The unlikely star of the film – though perhaps not so unlikely, if you’ve been reading my blog for a while – is Hans Zimmer. After a forgettable title track by Billie Eilish, Zimmer runs away with the film, giving us a rousing score that had me stomping my feet with excitement. When he’s not winking at previous soundtracks, Zimmer is remixing and reinventing Monty Norman’s Bond theme with fearless aplomb. Thomas Newman did a fine job with Skyfall (though he revisited his own footsteps too closely with Spectre), yet throughout No Time to Die Zimmer makes a compelling case for the next Bond maestro. If Inception was a kind of proto-Bond for director Christopher Nolan, its Zimmer score was only the beginning; his love theme here is reminiscent of Inception’s showstopper “Time,” while his 007 action beats would be equally at home in Nolan’s ski lodge setpiece. David Arnold’s score for Casino Royale famously winked in the direction of Bond as we know him, and Zimmer takes us over the finish line with dexterity.
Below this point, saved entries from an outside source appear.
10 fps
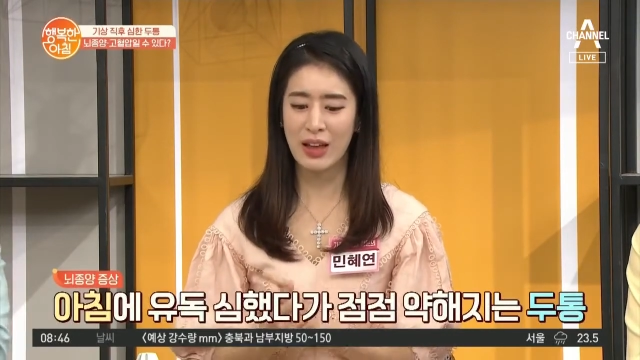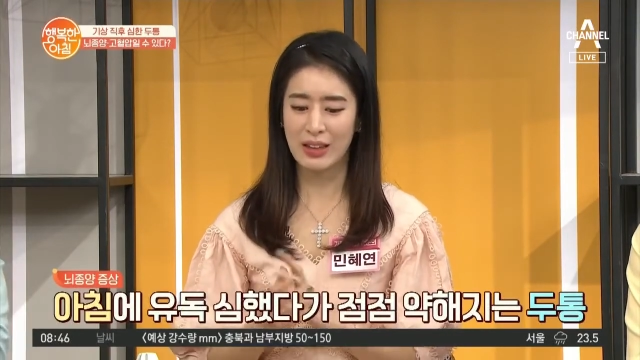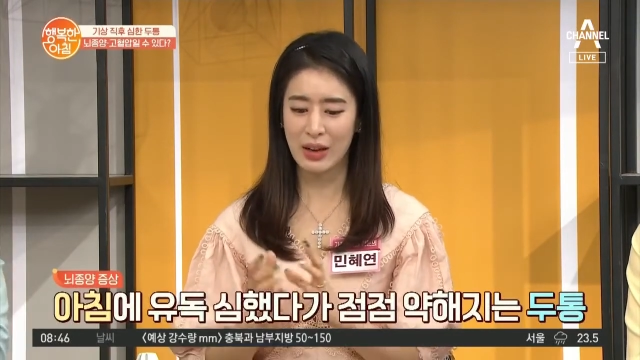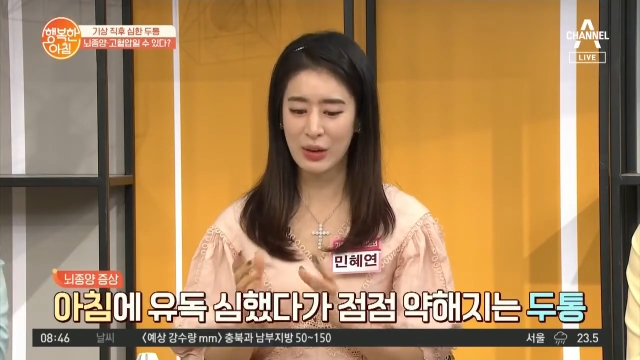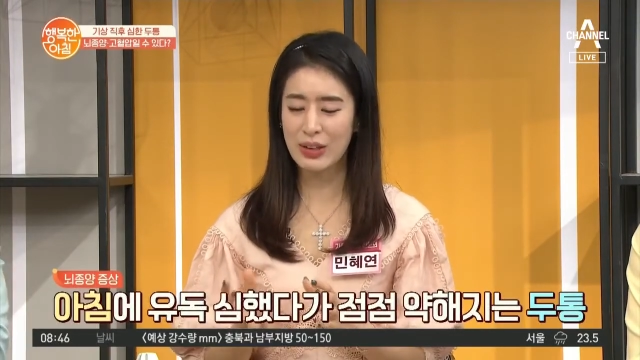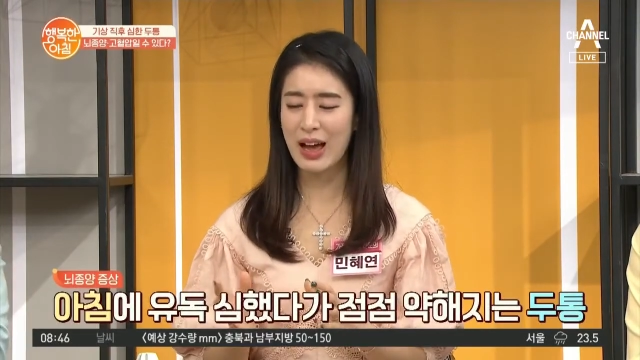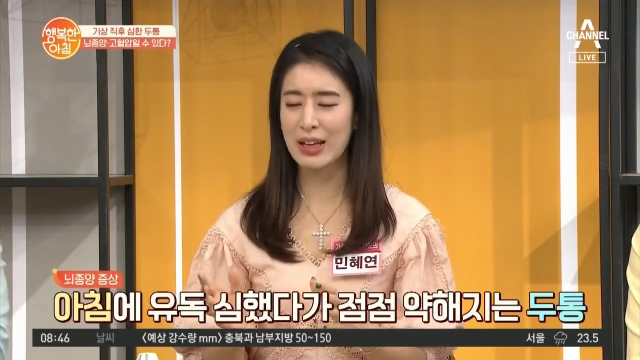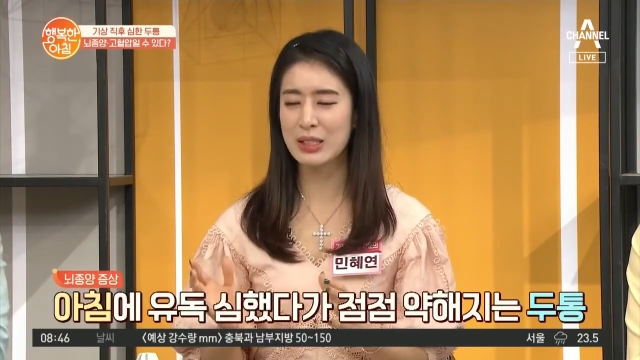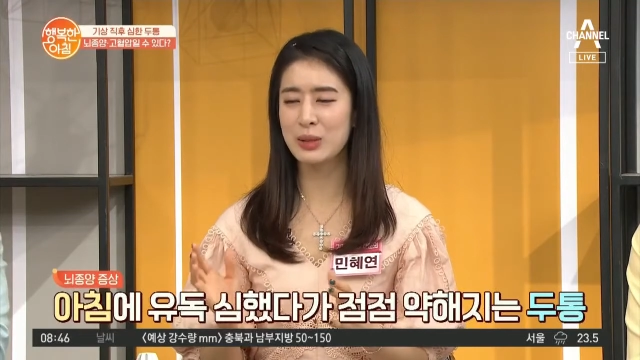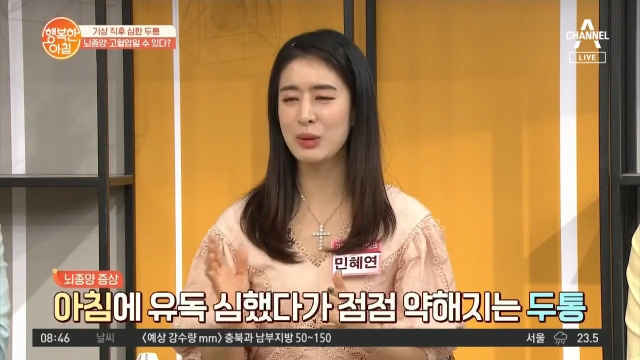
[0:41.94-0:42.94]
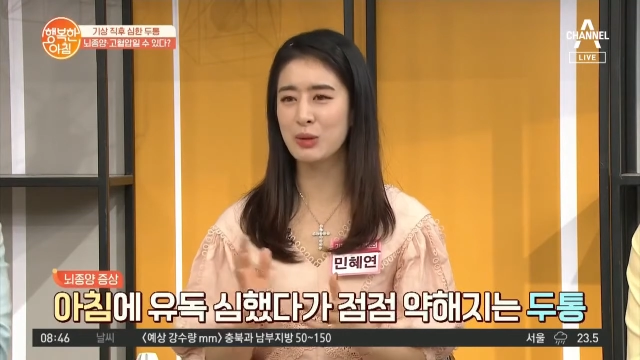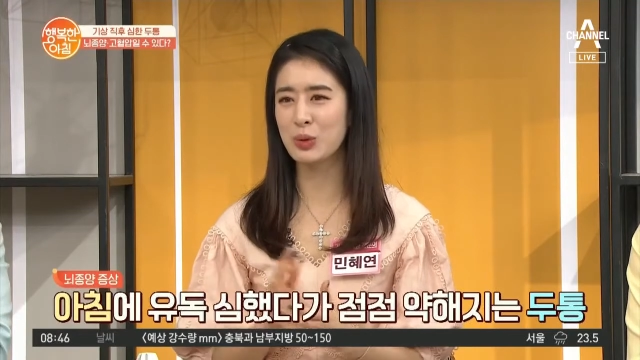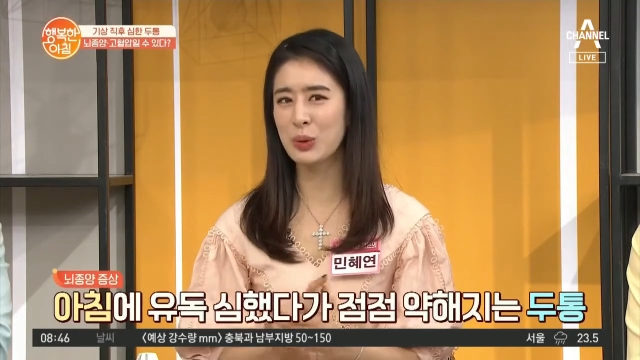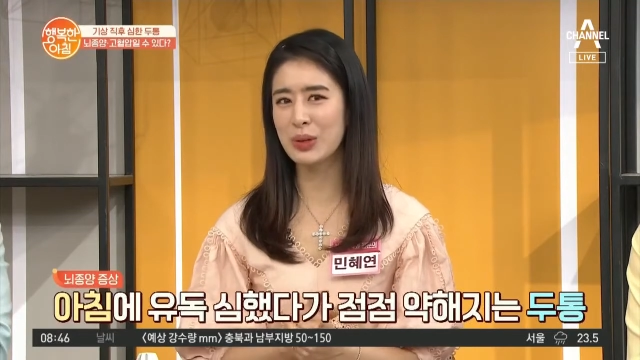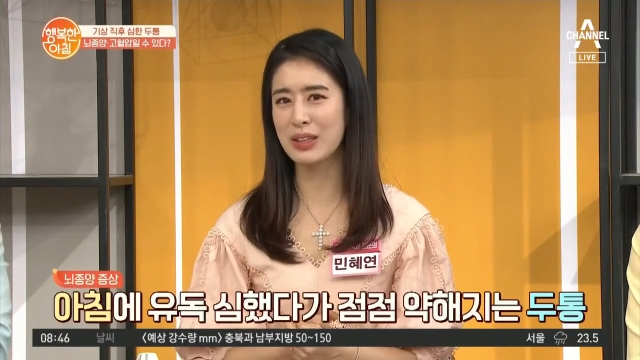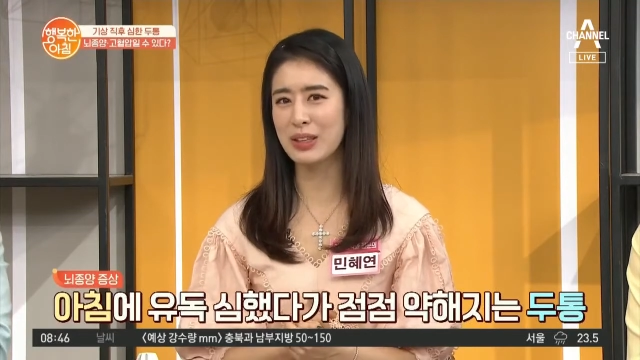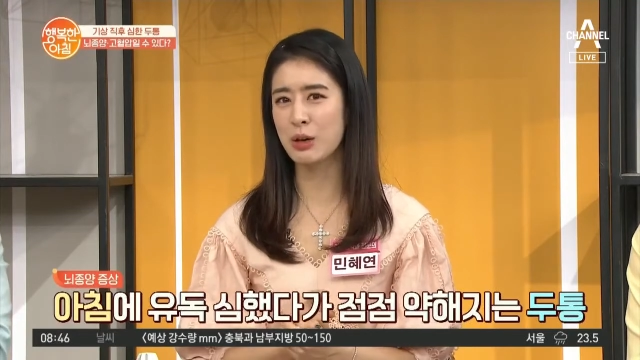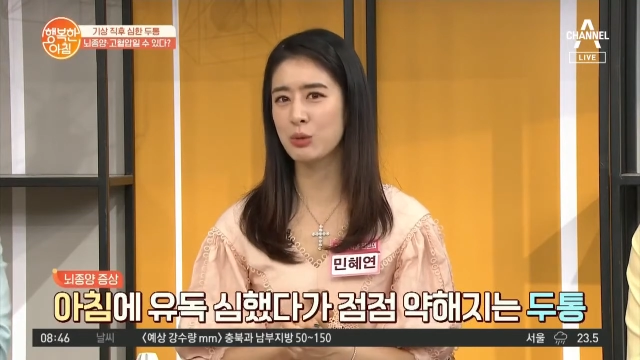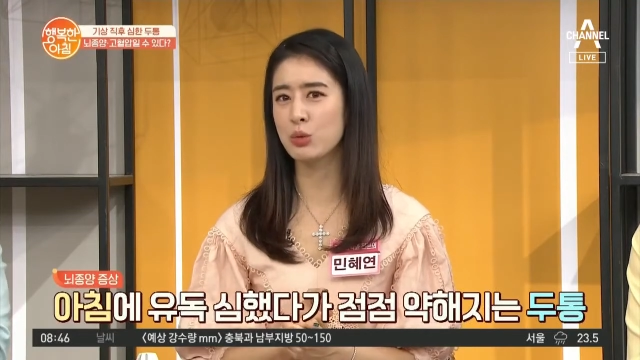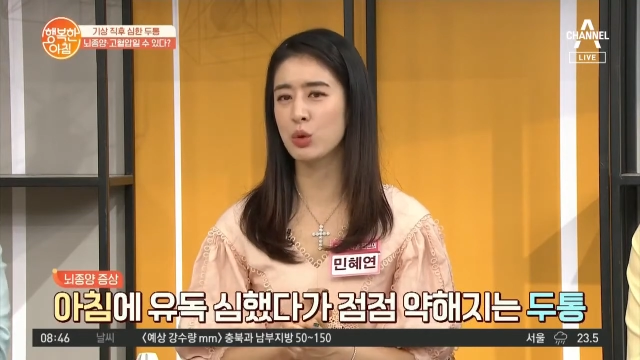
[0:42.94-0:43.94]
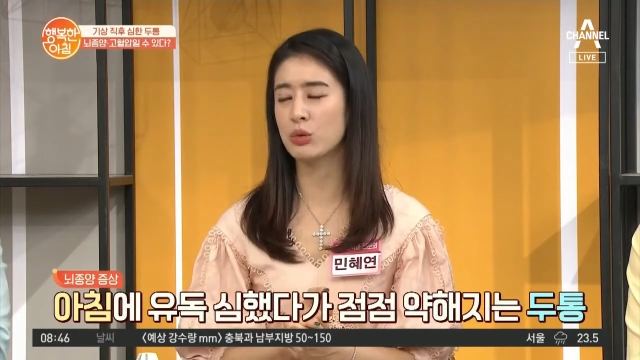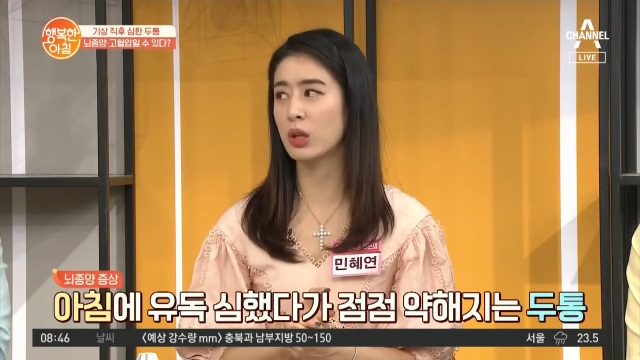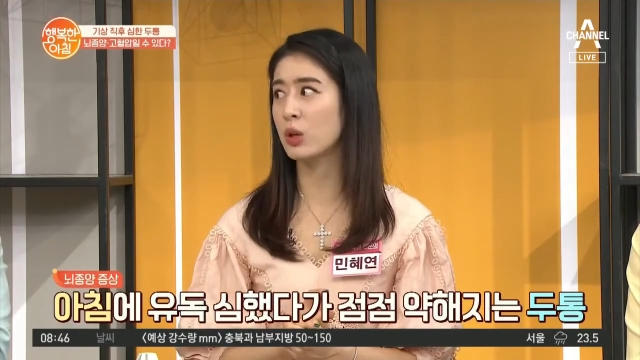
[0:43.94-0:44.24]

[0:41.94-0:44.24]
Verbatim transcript: 당연히 아침에 두통이 있다고 무조건 나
It was a gamble to try to tell one story across five films, rather than tell more standalone stories about the world’s greatest spy. Before his untimely passing at 56, Fleming came to that concept late in his novel series, with his final three books forming a kind of “Blofeld trilogy.” No Time to Die is, finally, the successful culmination of that ambition, and it gives a suitable arc to these versions of Fleming’s characters. Whether it’s an ending or a transition may be for the casting directors to decide; let’s hope, however, that the MI6 crew – Ralph Fiennes, Ben Whishaw, and Naomie Harris – opt to stick around for that sense of internal continuity. Yet if you find yourself wondering, as the credits roll, what comes next – stick around. There’s no postcredits sequence, but there is one final guitar riff and the words “James Bond Will Return.” So too will I; after twenty months, it was fun to go to the theater once again and tell the coronavirus that now was no time to die.
No Time to Die is rated PG-13 for “sequences of violence and action, some disturbing images, brief strong language, and some suggestive material.” Directed by Cary Joji Fukunaga. Written by Neal Purvis, Robert Wade, Cary Joji Fukunaga, and Phoebe Waller-Bridge. Starring Daniel Craig, Rami Malek, Léa Seydoux, Lashana Lynch, Ben Whishaw, Naomie Harris, Jeffrey Wright, Christoph Waltz, and Ralph Fiennes.